▸ **WORK REQUEST**:
Write the records out exactly, so that no picture remains in the copy.

▸ **EXTRACTED ENTRIES**:
★ ★ ★

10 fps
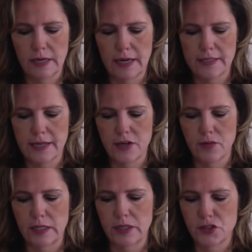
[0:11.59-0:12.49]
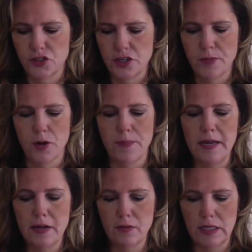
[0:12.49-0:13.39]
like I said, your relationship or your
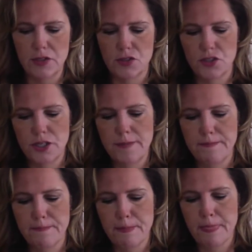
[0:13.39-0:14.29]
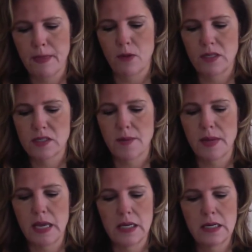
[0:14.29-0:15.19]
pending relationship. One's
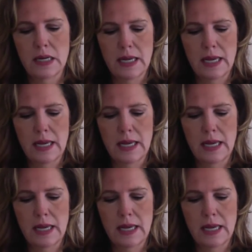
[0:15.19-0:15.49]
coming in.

★ ★ ★

▸ **SOLUTION FOR THIS EXERCISE**:
10 fps
[0:11.59-0:12.49]
[0:12.49-0:13.39]
like I said, your relationship or your
[0:13.39-0:14.29]
[0:14.29-0:15.19]
pending relationship. One's
[0:15.19-0:15.49]
coming in.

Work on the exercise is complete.